■ WORK INSTRUCTIONS ■
In the records below, find the line with "[00:18:07.67]" and the line with "[00:18:16.57]"; return exactly those lines and every line between them.
(EXTRACTED DATA begins)
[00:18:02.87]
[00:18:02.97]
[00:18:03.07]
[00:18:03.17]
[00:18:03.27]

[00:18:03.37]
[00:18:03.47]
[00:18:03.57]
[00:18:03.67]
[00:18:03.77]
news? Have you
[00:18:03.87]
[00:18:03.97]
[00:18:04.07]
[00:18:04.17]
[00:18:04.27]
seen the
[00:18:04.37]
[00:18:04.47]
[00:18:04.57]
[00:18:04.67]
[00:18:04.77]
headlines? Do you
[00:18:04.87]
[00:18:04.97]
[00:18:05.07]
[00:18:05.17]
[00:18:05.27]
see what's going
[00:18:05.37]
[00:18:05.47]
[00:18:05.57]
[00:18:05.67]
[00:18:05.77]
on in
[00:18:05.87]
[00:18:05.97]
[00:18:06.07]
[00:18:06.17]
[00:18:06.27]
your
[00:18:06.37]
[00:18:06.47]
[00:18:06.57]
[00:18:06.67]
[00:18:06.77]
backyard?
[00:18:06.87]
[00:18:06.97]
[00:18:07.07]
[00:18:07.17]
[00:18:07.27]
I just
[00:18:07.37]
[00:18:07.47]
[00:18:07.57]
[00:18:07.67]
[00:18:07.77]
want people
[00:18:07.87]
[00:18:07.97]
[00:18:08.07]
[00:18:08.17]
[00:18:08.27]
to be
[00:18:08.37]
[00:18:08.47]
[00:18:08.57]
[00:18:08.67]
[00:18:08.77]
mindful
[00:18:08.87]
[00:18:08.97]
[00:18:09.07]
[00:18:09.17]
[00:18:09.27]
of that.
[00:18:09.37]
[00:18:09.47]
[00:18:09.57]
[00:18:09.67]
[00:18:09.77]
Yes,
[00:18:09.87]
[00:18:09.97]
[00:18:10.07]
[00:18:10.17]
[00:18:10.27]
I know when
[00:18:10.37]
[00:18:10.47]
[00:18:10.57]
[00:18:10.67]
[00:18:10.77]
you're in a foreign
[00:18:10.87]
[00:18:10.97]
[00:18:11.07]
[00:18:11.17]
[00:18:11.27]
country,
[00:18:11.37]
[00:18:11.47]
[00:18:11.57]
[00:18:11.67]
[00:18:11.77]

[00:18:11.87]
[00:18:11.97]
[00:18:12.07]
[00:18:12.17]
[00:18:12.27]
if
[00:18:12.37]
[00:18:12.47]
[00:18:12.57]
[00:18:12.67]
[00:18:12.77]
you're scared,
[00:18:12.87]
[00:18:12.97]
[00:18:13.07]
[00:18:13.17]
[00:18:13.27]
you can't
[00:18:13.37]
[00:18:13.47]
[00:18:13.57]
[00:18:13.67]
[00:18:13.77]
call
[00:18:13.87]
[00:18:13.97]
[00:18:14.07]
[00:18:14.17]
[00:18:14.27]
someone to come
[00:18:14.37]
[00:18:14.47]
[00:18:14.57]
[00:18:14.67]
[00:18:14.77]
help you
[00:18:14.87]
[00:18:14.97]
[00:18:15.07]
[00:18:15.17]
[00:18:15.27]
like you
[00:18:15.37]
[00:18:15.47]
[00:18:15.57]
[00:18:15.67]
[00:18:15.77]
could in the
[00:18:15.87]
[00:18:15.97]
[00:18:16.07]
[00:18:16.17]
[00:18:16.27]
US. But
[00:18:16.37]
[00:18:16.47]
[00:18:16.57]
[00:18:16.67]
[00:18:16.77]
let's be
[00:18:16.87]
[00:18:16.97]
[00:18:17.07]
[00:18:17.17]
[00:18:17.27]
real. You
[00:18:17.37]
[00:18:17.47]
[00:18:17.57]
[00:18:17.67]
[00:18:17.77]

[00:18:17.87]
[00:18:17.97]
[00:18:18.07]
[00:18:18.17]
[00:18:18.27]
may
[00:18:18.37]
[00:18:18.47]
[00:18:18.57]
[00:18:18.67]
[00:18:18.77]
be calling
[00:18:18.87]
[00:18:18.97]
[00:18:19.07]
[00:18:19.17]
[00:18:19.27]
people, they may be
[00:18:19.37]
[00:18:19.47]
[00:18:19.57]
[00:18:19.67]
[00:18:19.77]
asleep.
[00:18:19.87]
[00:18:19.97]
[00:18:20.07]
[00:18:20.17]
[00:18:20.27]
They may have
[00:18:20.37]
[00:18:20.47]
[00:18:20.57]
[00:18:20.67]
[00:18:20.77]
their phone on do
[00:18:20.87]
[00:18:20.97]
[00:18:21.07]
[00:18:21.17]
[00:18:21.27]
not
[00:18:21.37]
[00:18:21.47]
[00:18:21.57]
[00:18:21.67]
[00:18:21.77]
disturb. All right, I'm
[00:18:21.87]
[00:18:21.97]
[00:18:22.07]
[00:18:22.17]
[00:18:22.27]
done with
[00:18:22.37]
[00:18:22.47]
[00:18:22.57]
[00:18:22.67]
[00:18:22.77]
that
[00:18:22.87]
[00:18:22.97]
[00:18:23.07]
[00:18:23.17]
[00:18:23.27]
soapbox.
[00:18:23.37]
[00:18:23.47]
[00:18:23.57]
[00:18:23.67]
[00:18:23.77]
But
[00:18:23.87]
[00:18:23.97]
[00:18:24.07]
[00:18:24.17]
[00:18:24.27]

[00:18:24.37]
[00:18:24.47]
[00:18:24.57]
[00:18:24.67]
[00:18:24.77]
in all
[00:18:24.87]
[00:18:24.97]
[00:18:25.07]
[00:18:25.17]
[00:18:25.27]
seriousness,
(EXTRACTED DATA ends)
■ SOLUTION TO THIS EXERCISE ■
[00:18:07.67]
[00:18:07.77]
want people
[00:18:07.87]
[00:18:07.97]
[00:18:08.07]
[00:18:08.17]
[00:18:08.27]
to be
[00:18:08.37]
[00:18:08.47]
[00:18:08.57]
[00:18:08.67]
[00:18:08.77]
mindful
[00:18:08.87]
[00:18:08.97]
[00:18:09.07]
[00:18:09.17]
[00:18:09.27]
of that.
[00:18:09.37]
[00:18:09.47]
[00:18:09.57]
[00:18:09.67]
[00:18:09.77]
Yes,
[00:18:09.87]
[00:18:09.97]
[00:18:10.07]
[00:18:10.17]
[00:18:10.27]
I know when
[00:18:10.37]
[00:18:10.47]
[00:18:10.57]
[00:18:10.67]
[00:18:10.77]
you're in a foreign
[00:18:10.87]
[00:18:10.97]
[00:18:11.07]
[00:18:11.17]
[00:18:11.27]
country,
[00:18:11.37]
[00:18:11.47]
[00:18:11.57]
[00:18:11.67]
[00:18:11.77]

[00:18:11.87]
[00:18:11.97]
[00:18:12.07]
[00:18:12.17]
[00:18:12.27]
if
[00:18:12.37]
[00:18:12.47]
[00:18:12.57]
[00:18:12.67]
[00:18:12.77]
you're scared,
[00:18:12.87]
[00:18:12.97]
[00:18:13.07]
[00:18:13.17]
[00:18:13.27]
you can't
[00:18:13.37]
[00:18:13.47]
[00:18:13.57]
[00:18:13.67]
[00:18:13.77]
call
[00:18:13.87]
[00:18:13.97]
[00:18:14.07]
[00:18:14.17]
[00:18:14.27]
someone to come
[00:18:14.37]
[00:18:14.47]
[00:18:14.57]
[00:18:14.67]
[00:18:14.77]
help you
[00:18:14.87]
[00:18:14.97]
[00:18:15.07]
[00:18:15.17]
[00:18:15.27]
like you
[00:18:15.37]
[00:18:15.47]
[00:18:15.57]
[00:18:15.67]
[00:18:15.77]
could in the
[00:18:15.87]
[00:18:15.97]
[00:18:16.07]
[00:18:16.17]
[00:18:16.27]
US. But
[00:18:16.37]
[00:18:16.47]
[00:18:16.57]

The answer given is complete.